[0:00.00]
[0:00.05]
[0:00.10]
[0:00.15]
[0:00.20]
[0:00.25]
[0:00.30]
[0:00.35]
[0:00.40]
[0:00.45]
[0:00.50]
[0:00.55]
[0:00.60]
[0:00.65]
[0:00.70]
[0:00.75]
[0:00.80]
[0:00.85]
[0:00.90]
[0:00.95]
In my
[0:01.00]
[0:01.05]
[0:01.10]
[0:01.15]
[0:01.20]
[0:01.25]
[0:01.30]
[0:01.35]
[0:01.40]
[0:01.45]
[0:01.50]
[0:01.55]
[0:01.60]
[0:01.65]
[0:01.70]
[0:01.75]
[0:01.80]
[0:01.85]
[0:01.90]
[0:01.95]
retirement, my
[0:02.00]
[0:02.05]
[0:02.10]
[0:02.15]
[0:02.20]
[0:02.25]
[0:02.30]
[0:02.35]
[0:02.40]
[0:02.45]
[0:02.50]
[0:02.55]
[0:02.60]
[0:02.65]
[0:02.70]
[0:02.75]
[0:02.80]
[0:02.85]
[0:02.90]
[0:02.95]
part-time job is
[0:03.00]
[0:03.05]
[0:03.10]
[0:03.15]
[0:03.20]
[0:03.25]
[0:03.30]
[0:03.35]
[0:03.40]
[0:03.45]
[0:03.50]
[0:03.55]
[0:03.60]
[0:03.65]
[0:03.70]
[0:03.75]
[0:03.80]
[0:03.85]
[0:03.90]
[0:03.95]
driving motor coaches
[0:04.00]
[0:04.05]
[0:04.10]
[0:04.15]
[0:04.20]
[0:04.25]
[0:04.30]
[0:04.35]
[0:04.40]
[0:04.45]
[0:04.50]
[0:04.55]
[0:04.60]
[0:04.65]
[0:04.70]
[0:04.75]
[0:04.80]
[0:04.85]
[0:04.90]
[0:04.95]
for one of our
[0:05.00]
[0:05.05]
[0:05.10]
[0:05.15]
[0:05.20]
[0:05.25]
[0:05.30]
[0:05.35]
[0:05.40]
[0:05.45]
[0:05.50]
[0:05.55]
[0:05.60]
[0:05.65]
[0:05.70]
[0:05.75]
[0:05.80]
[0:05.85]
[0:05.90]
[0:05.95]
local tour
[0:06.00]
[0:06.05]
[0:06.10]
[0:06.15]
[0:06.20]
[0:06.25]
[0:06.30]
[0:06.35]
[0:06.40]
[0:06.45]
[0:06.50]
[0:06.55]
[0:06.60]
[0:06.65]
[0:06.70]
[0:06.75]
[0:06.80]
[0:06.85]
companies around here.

▶ **What to do**:
Each of the records should be written out precisely as given.

▶ **Solution for this problem**:
[0:00.00]
[0:00.05]
[0:00.10]
[0:00.15]
[0:00.20]
[0:00.25]
[0:00.30]
[0:00.35]
[0:00.40]
[0:00.45]
[0:00.50]
[0:00.55]
[0:00.60]
[0:00.65]
[0:00.70]
[0:00.75]
[0:00.80]
[0:00.85]
[0:00.90]
[0:00.95]
In my
[0:01.00]
[0:01.05]
[0:01.10]
[0:01.15]
[0:01.20]
[0:01.25]
[0:01.30]
[0:01.35]
[0:01.40]
[0:01.45]
[0:01.50]
[0:01.55]
[0:01.60]
[0:01.65]
[0:01.70]
[0:01.75]
[0:01.80]
[0:01.85]
[0:01.90]
[0:01.95]
retirement, my
[0:02.00]
[0:02.05]
[0:02.10]
[0:02.15]
[0:02.20]
[0:02.25]
[0:02.30]
[0:02.35]
[0:02.40]
[0:02.45]
[0:02.50]
[0:02.55]
[0:02.60]
[0:02.65]
[0:02.70]
[0:02.75]
[0:02.80]
[0:02.85]
[0:02.90]
[0:02.95]
part-time job is
[0:03.00]
[0:03.05]
[0:03.10]
[0:03.15]
[0:03.20]
[0:03.25]
[0:03.30]
[0:03.35]
[0:03.40]
[0:03.45]
[0:03.50]
[0:03.55]
[0:03.60]
[0:03.65]
[0:03.70]
[0:03.75]
[0:03.80]
[0:03.85]
[0:03.90]
[0:03.95]
driving motor coaches
[0:04.00]
[0:04.05]
[0:04.10]
[0:04.15]
[0:04.20]
[0:04.25]
[0:04.30]
[0:04.35]
[0:04.40]
[0:04.45]
[0:04.50]
[0:04.55]
[0:04.60]
[0:04.65]
[0:04.70]
[0:04.75]
[0:04.80]
[0:04.85]
[0:04.90]
[0:04.95]
for one of our
[0:05.00]
[0:05.05]
[0:05.10]
[0:05.15]
[0:05.20]
[0:05.25]
[0:05.30]
[0:05.35]
[0:05.40]
[0:05.45]
[0:05.50]
[0:05.55]
[0:05.60]
[0:05.65]
[0:05.70]
[0:05.75]
[0:05.80]
[0:05.85]
[0:05.90]
[0:05.95]
local tour
[0:06.00]
[0:06.05]
[0:06.10]
[0:06.15]
[0:06.20]
[0:06.25]
[0:06.30]
[0:06.35]
[0:06.40]
[0:06.45]
[0:06.50]
[0:06.55]
[0:06.60]
[0:06.65]
[0:06.70]
[0:06.75]
[0:06.80]
[0:06.85]
companies around here.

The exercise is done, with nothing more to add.